Dataset entries

╔══

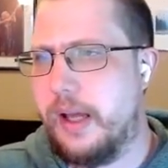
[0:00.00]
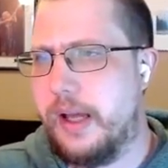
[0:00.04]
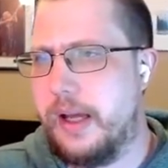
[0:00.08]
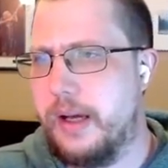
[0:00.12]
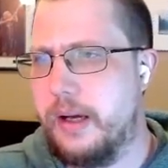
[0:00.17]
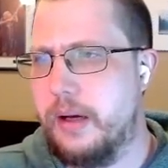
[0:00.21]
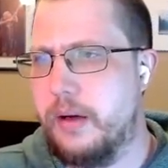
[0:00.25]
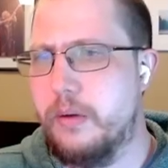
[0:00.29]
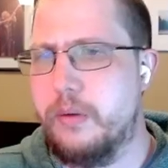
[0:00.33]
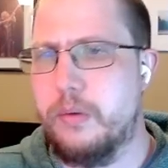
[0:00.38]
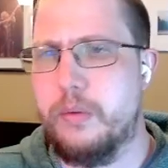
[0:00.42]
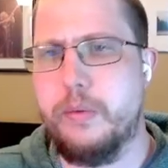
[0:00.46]

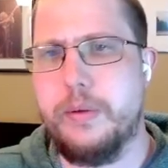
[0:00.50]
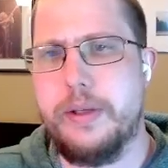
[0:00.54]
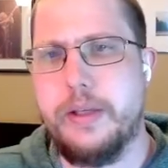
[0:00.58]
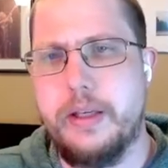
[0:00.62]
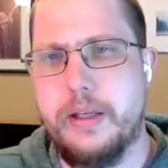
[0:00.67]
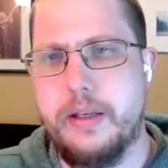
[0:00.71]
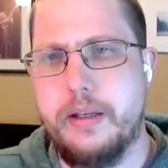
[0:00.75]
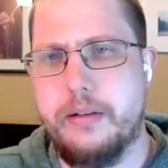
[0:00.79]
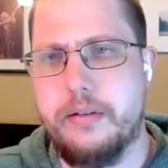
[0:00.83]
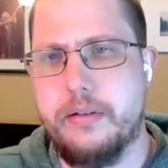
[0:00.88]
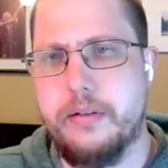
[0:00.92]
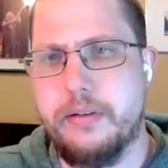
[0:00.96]
how we
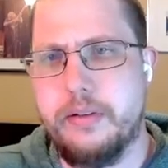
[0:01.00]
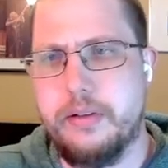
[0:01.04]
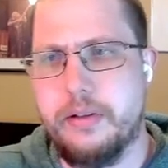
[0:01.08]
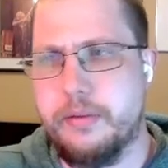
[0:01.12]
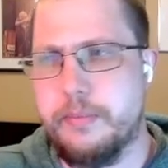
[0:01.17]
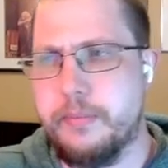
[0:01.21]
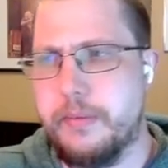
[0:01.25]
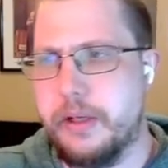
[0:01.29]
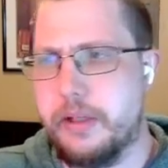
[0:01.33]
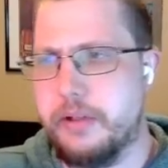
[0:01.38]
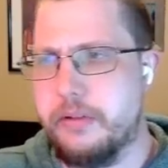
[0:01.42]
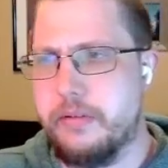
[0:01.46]
handle this
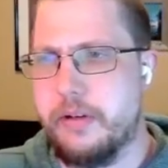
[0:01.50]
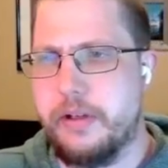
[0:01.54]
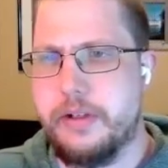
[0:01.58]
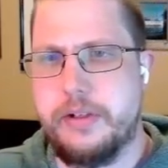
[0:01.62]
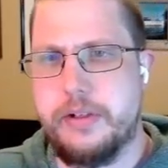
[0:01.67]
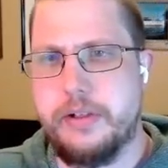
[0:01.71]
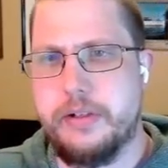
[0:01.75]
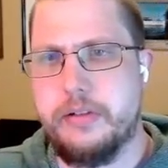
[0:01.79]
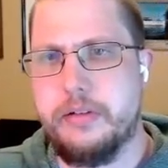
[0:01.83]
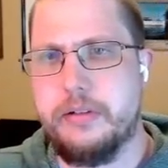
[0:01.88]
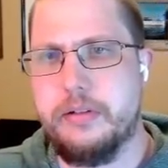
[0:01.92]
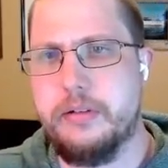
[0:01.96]

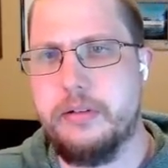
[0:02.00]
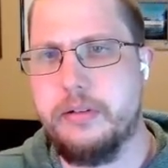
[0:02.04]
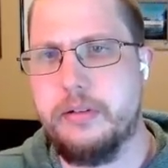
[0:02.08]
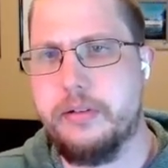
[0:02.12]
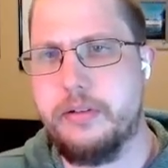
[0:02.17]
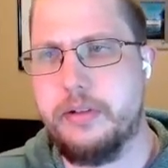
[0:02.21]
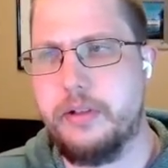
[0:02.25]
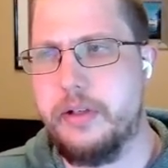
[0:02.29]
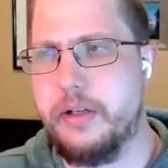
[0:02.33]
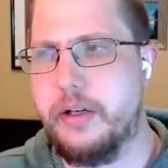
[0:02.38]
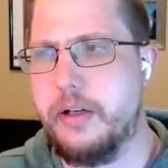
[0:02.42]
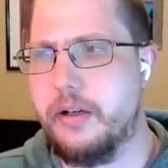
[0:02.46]
migration
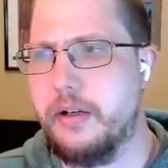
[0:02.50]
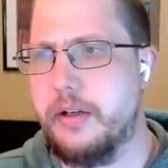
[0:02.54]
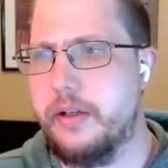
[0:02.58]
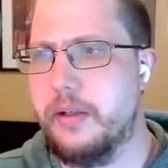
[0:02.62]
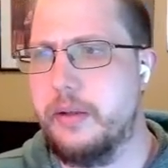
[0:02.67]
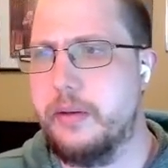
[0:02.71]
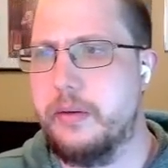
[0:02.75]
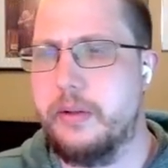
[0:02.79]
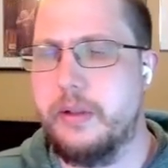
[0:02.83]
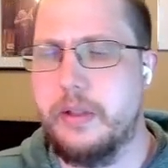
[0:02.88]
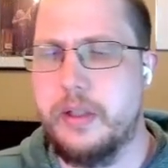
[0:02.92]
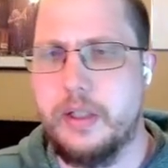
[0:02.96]

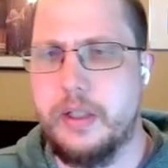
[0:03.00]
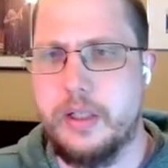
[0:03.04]
scenario,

╚══

# WHAT NEEDS TO BE DONE
Retype the data above exactly, dropping every picture.

# WRITTEN ANSWER
[0:00.00]
[0:00.04]
[0:00.08]
[0:00.12]
[0:00.17]
[0:00.21]
[0:00.25]
[0:00.29]
[0:00.33]
[0:00.38]
[0:00.42]
[0:00.46]

[0:00.50]
[0:00.54]
[0:00.58]
[0:00.62]
[0:00.67]
[0:00.71]
[0:00.75]
[0:00.79]
[0:00.83]
[0:00.88]
[0:00.92]
[0:00.96]
how we
[0:01.00]
[0:01.04]
[0:01.08]
[0:01.12]
[0:01.17]
[0:01.21]
[0:01.25]
[0:01.29]
[0:01.33]
[0:01.38]
[0:01.42]
[0:01.46]
handle this
[0:01.50]
[0:01.54]
[0:01.58]
[0:01.62]
[0:01.67]
[0:01.71]
[0:01.75]
[0:01.79]
[0:01.83]
[0:01.88]
[0:01.92]
[0:01.96]

[0:02.00]
[0:02.04]
[0:02.08]
[0:02.12]
[0:02.17]
[0:02.21]
[0:02.25]
[0:02.29]
[0:02.33]
[0:02.38]
[0:02.42]
[0:02.46]
migration
[0:02.50]
[0:02.54]
[0:02.58]
[0:02.62]
[0:02.67]
[0:02.71]
[0:02.75]
[0:02.79]
[0:02.83]
[0:02.88]
[0:02.92]
[0:02.96]

[0:03.00]
[0:03.04]
scenario,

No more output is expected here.